Supplied material:

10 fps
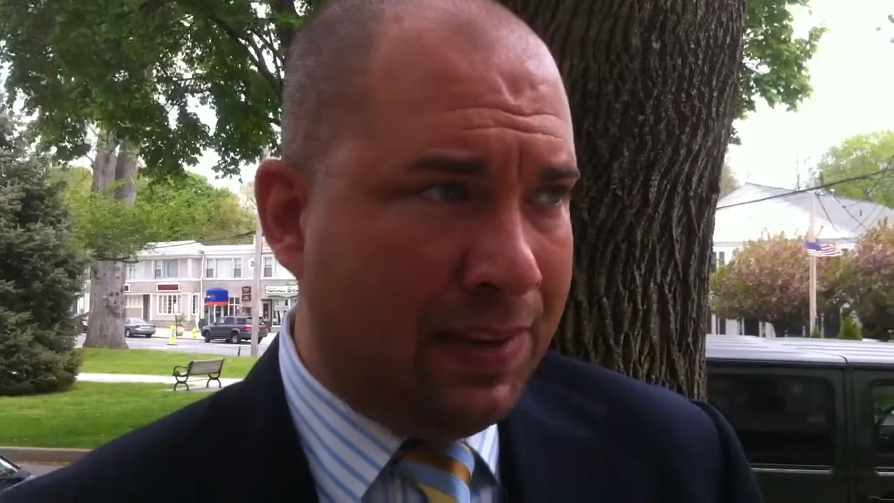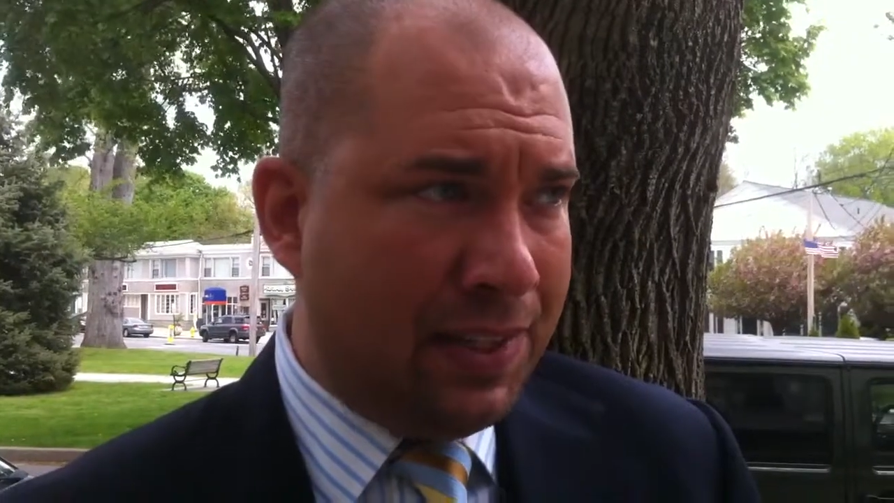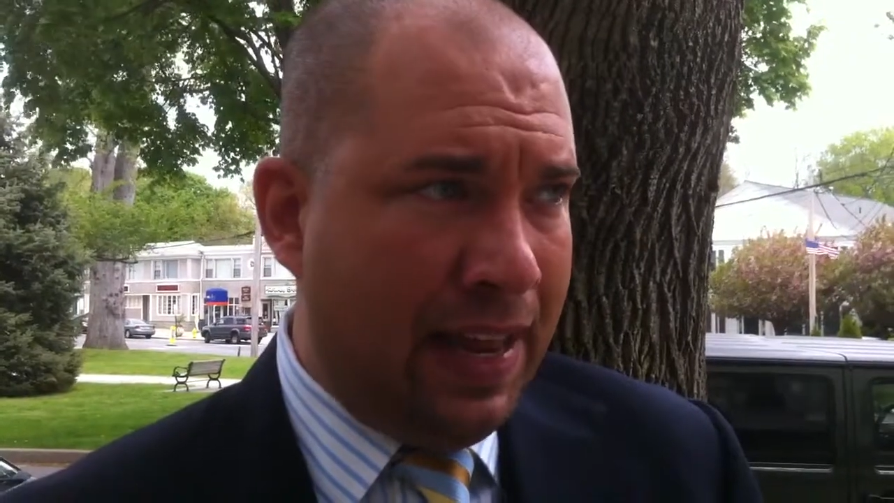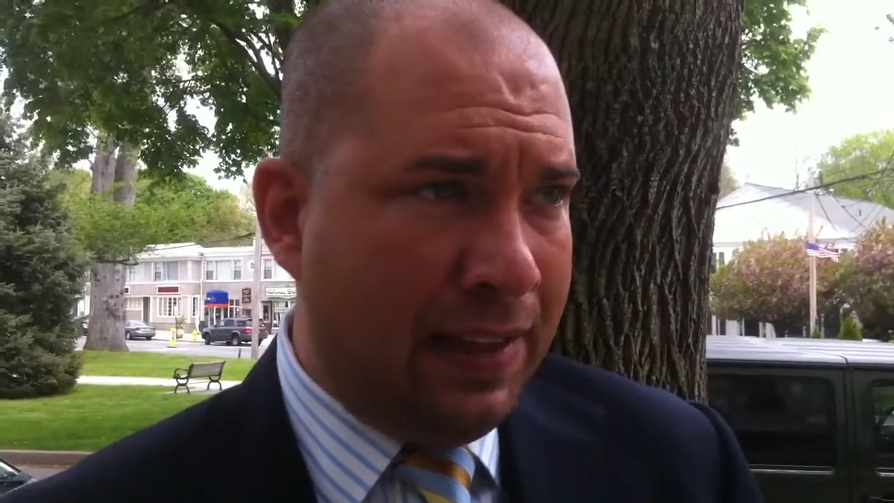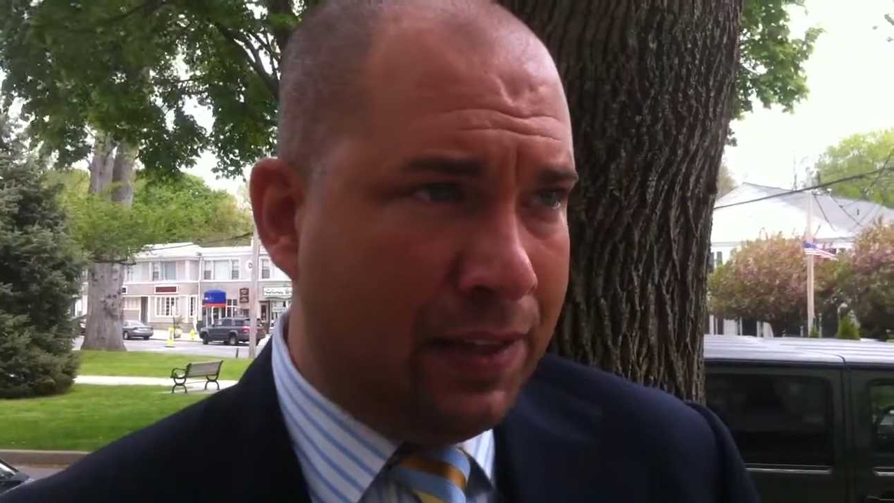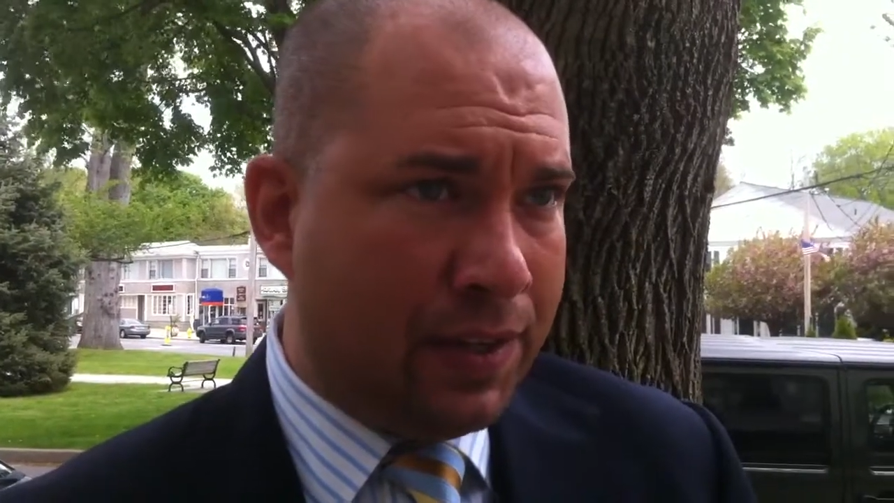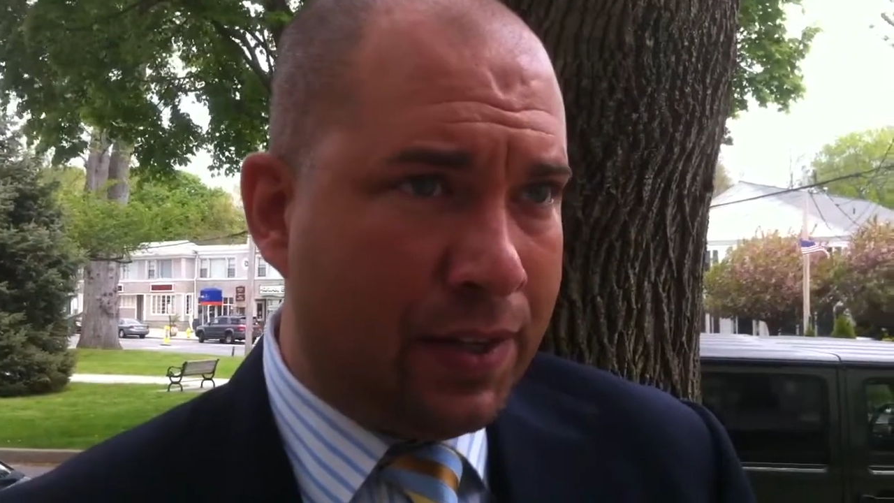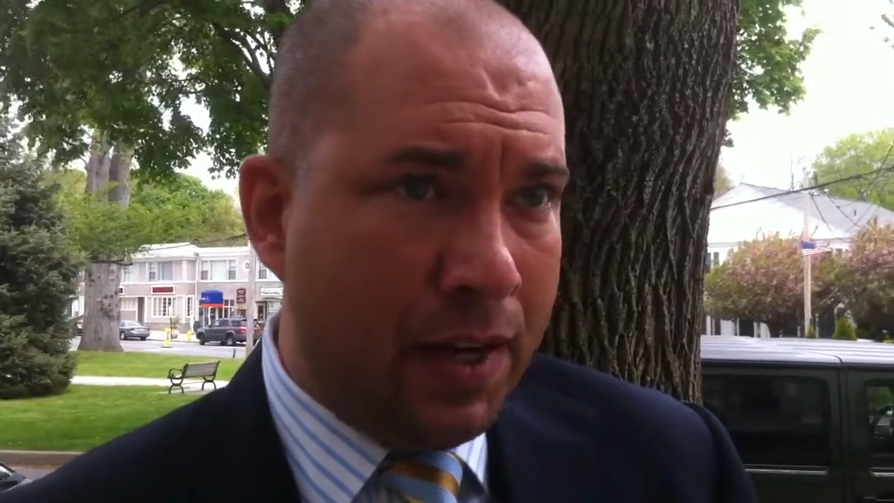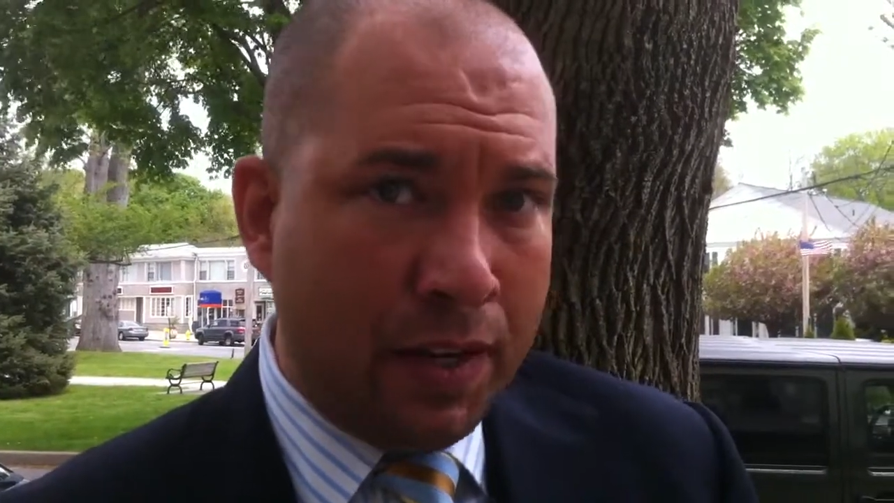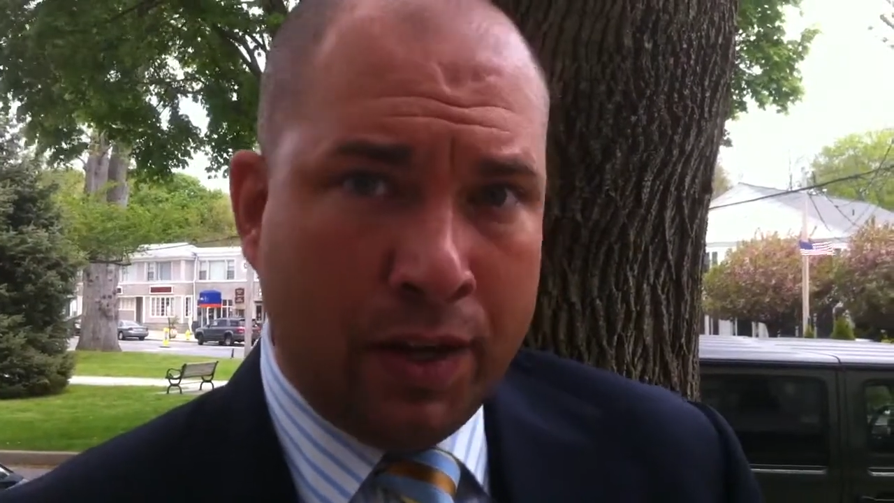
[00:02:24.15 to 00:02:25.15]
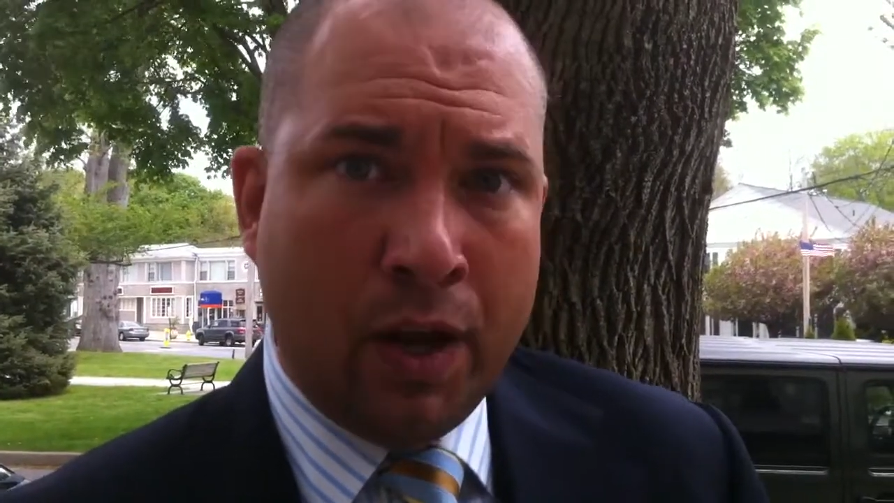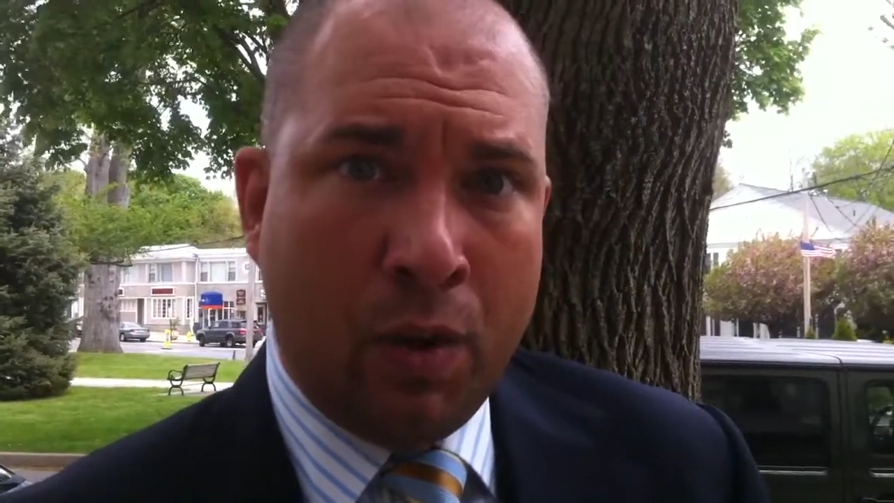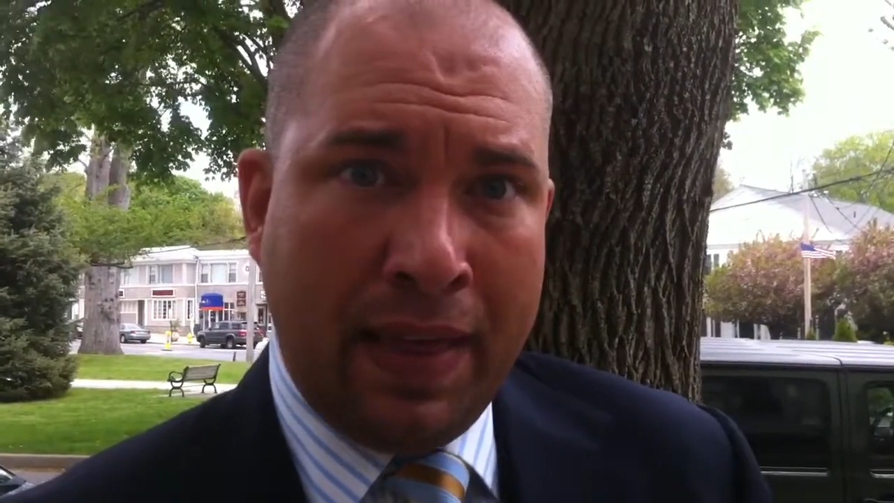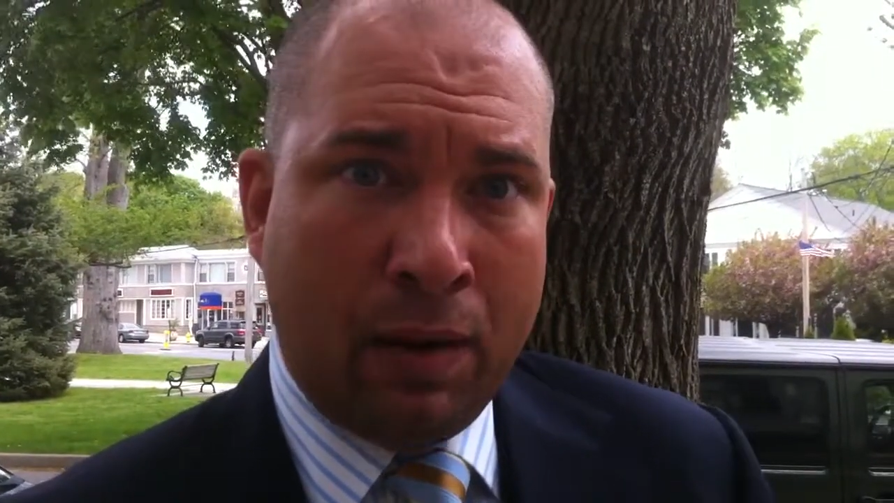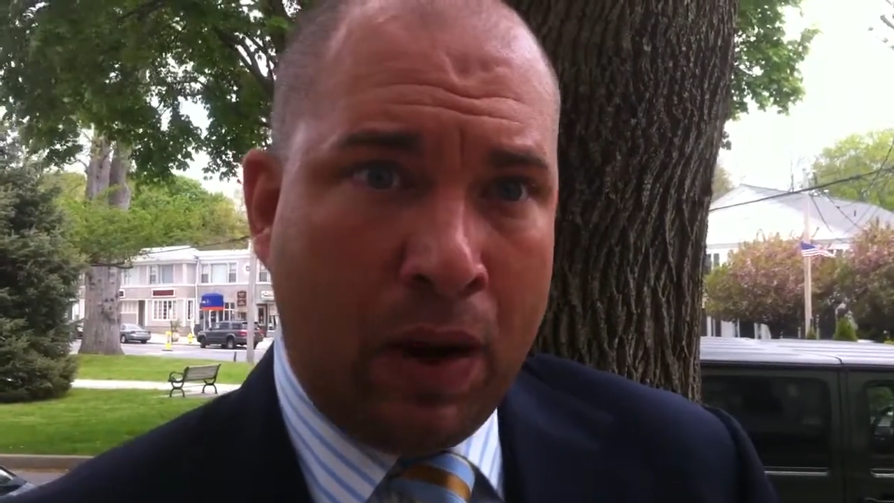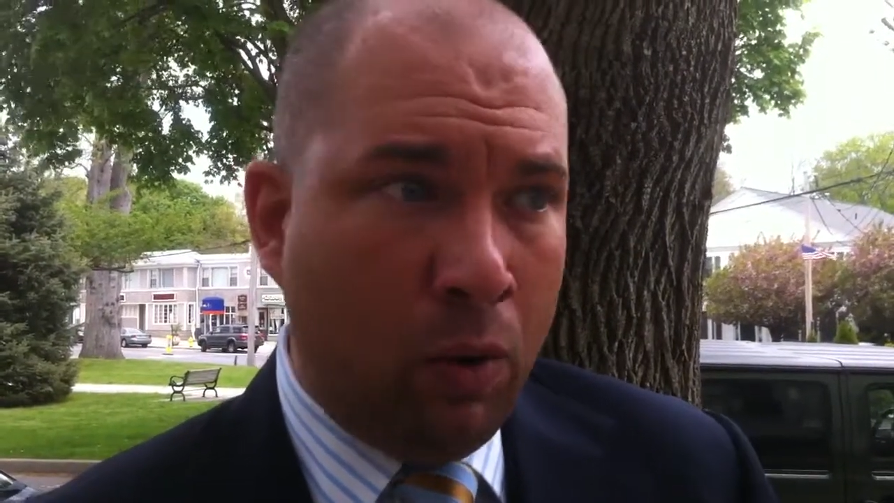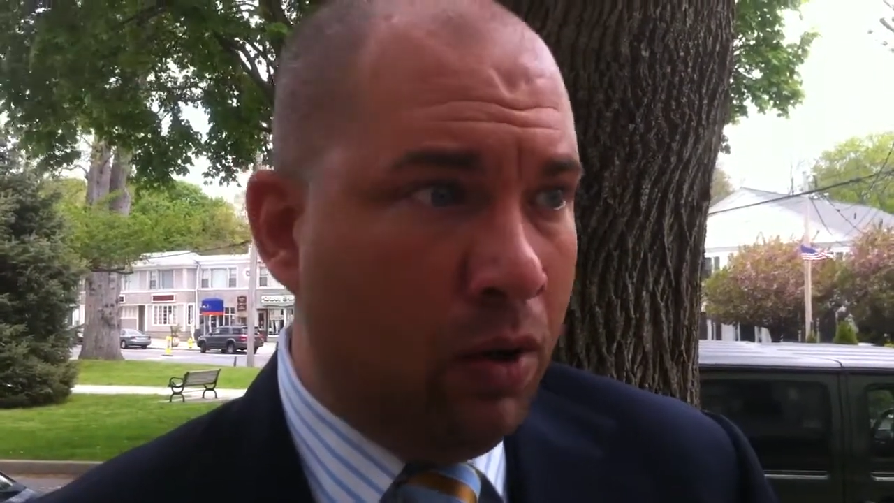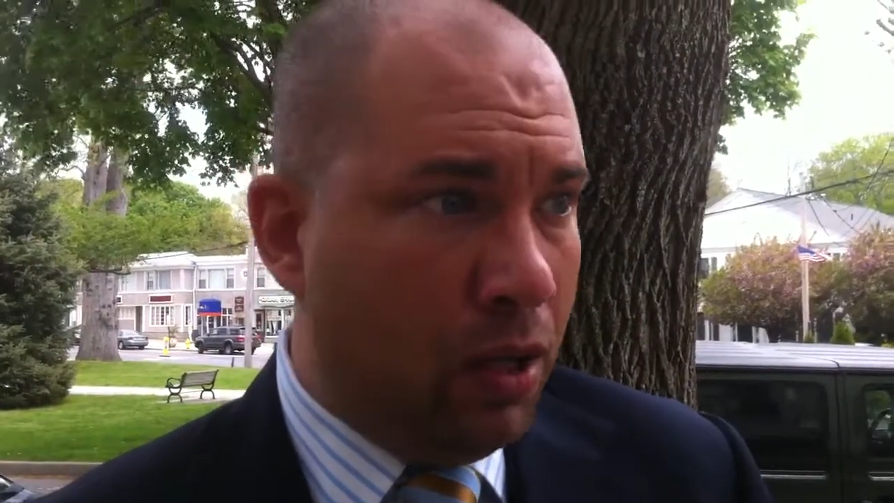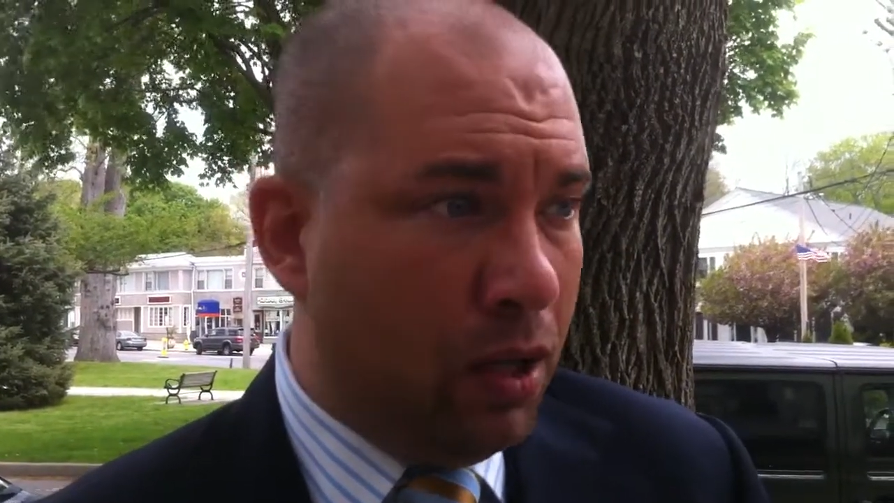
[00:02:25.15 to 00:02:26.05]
sense to go that route.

Requirement: Since the pictures are not wanted, repeat only the rest of the material, exactly as given.

Answer box:
10 fps
[00:02:24.15 to 00:02:25.15]
[00:02:25.15 to 00:02:26.05]
sense to go that route.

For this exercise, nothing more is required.